# Consequence of maximum modulus principle [duplicate]

Let $$f$$ be continuous on the closed unit disc $$\overline D=\{z\in \mathbb C~:~|z|\leq 1\}$$ and analytic in the open unit disc $$D=\{z\in \mathbb C~:~|z|<1\}$$. Suppose that $$|f(z)|\leq a$$ on the set $$\{z\in \mathbb C~:~|z|=1, Im(z)\geq0\}$$ and $$|f(z)|\leq b$$ on the set $$\{z\in \mathbb C~:~|z|=1, Im(z)\leq 0\}$$. Then prove that $$|f(0)|\leq \sqrt{ab}$$.
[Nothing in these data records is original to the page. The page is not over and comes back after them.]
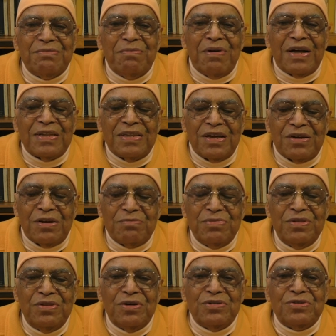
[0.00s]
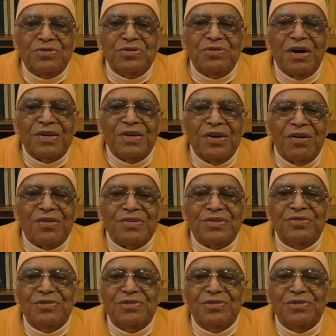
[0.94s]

mother of those who are not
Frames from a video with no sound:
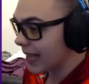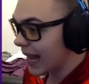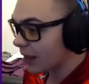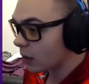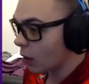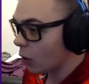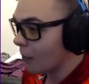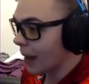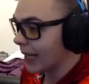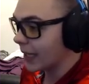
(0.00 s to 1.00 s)
tackle. Oh,
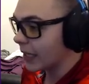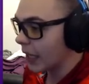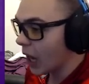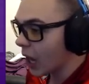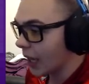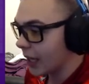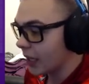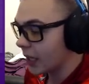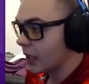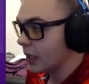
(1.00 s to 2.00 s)
my God.
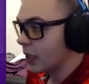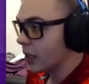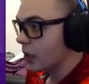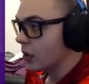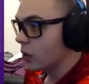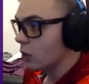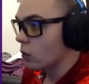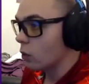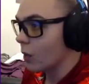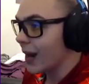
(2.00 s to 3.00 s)

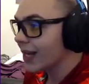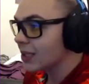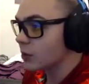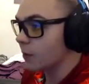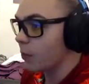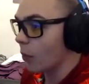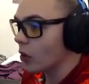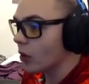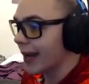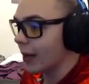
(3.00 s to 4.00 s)
Rex
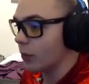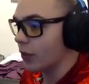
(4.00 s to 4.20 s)
Burkhead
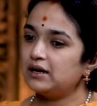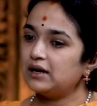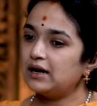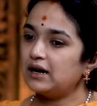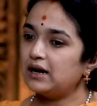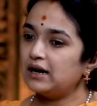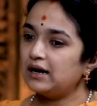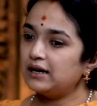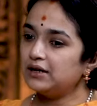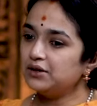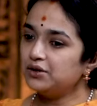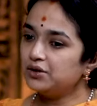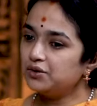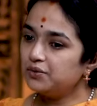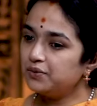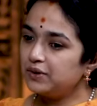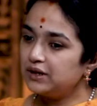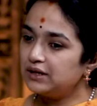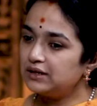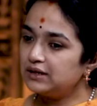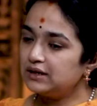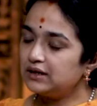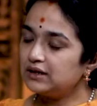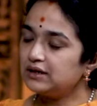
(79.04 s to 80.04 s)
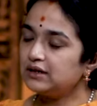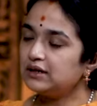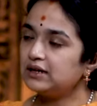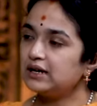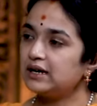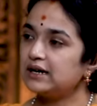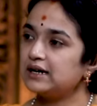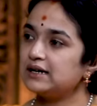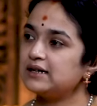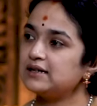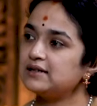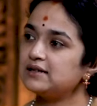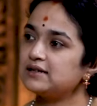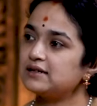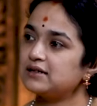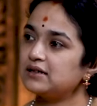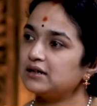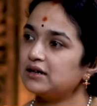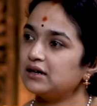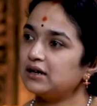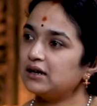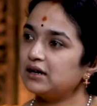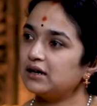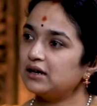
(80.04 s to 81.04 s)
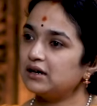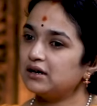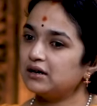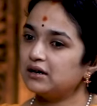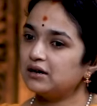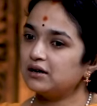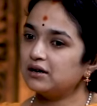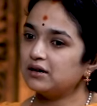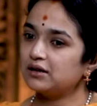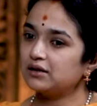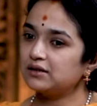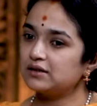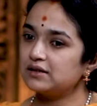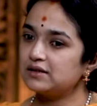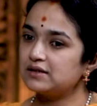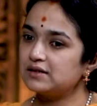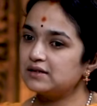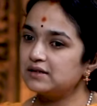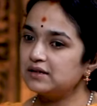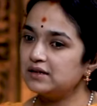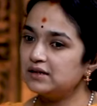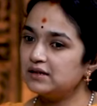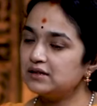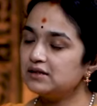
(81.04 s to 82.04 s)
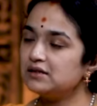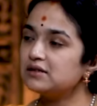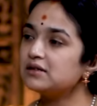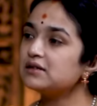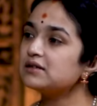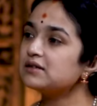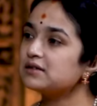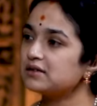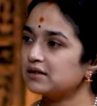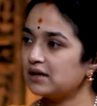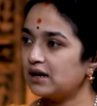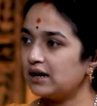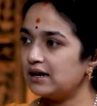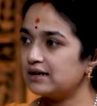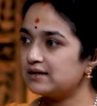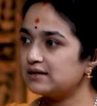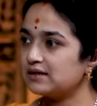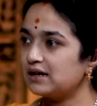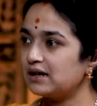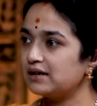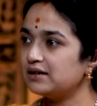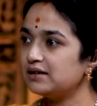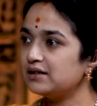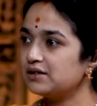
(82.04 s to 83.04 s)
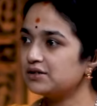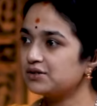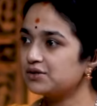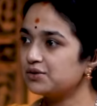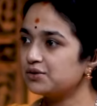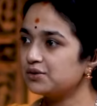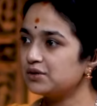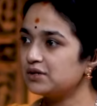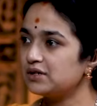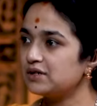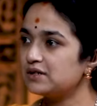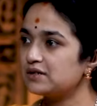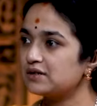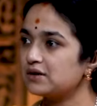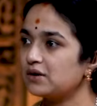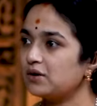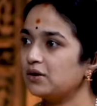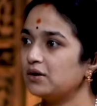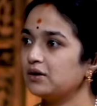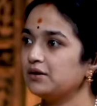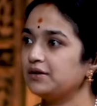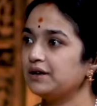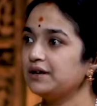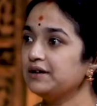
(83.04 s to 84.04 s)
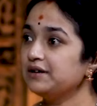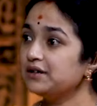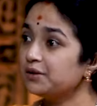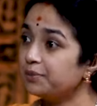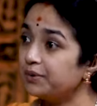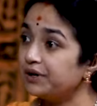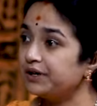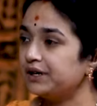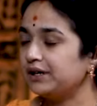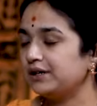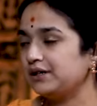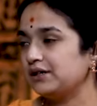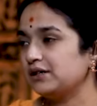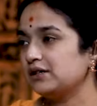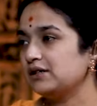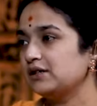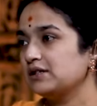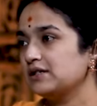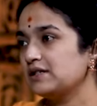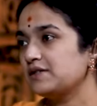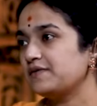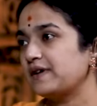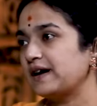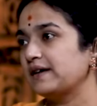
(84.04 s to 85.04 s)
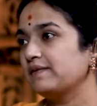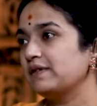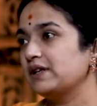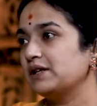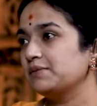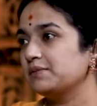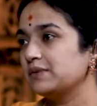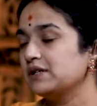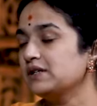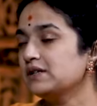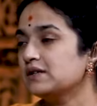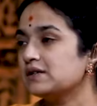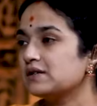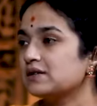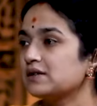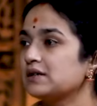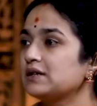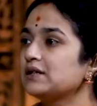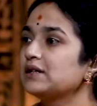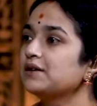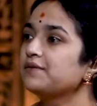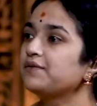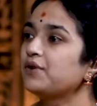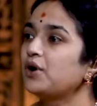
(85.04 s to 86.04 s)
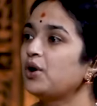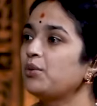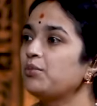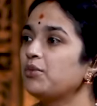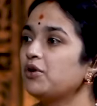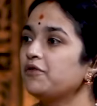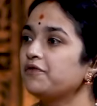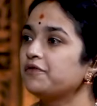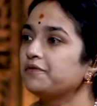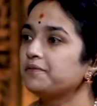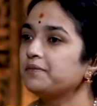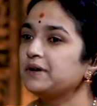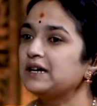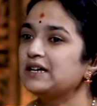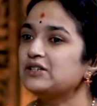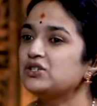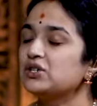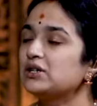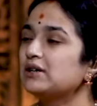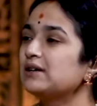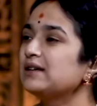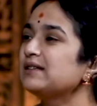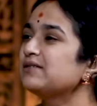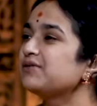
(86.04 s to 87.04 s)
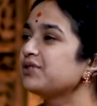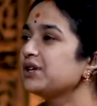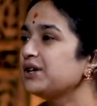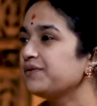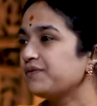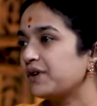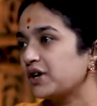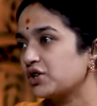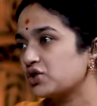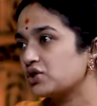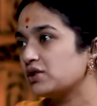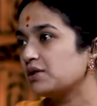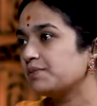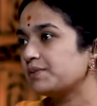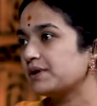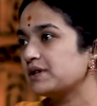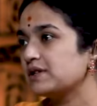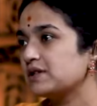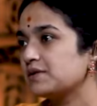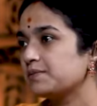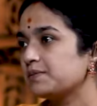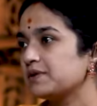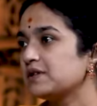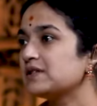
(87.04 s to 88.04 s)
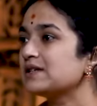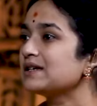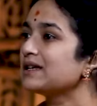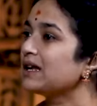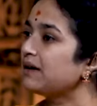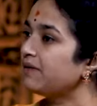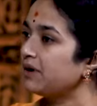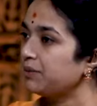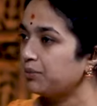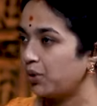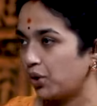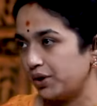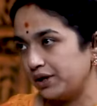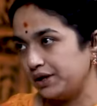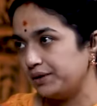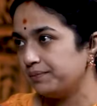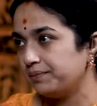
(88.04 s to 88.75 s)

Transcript: Ayurveda has seen this as understood this or interpreted these 5 elements in the form of majorly 3 functional principles in our body.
How maximum modulus principle plays here to get an estimate for $$|f(0)|$$, Is there any role for $$f(-z)$$?

• What happens if you take $g(z)=f(z)f(-z)$? Especially noting that $g(0)=f(0)^2$... May 20, 2020 at 0:25

## 1 Answer

Define $$h(z) = f(z)f(-z)$$. One can quickly note that $$h(z)$$ is holomorphic on the open unit disk and continuous on $$\overline{D}$$ as it is a product of holomorphic/continuous functions. By the maximum modulus principle applied to $$h$$, we have that there exists $$z_0 \in \partial D$$ such that $$|h(z)| \leq |h(z_0)|$$ for all $$z \in \overline{D}$$. Without loss of generality, one can assume that $$z_0 \in \{z\in \mathbb C~:~|z|=1, \space \text{Im}(z)\geq0\}$$ Then $$-z_0 \in \{z\in \mathbb C~:~|z|=1, \space \text{Im}(z)\leq 0\}$$. Can you finish?